# PROVIDED DATA
- Opening Delimiter -

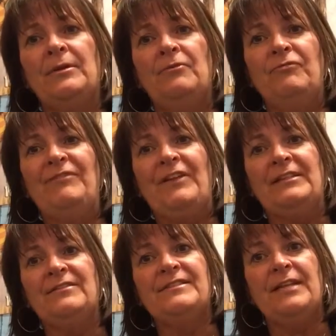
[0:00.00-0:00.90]

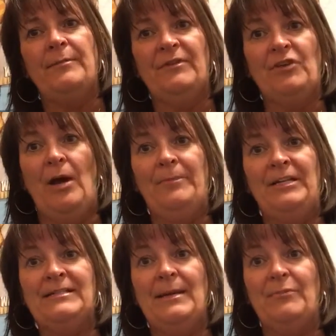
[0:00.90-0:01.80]
reflective statement of
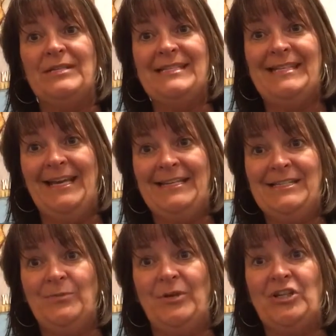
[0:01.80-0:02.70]
competence number
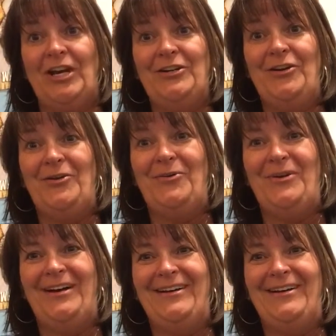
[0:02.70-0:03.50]
6, which I know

- Closing Delimiter -

# AIM OF THE EXERCISE
Copy every entry above exactly as it stands, but leave the pictures out.

# RESPONSE BOX
[0:00.00-0:00.90]

[0:00.90-0:01.80]
reflective statement of
[0:01.80-0:02.70]
competence number
[0:02.70-0:03.50]
6, which I know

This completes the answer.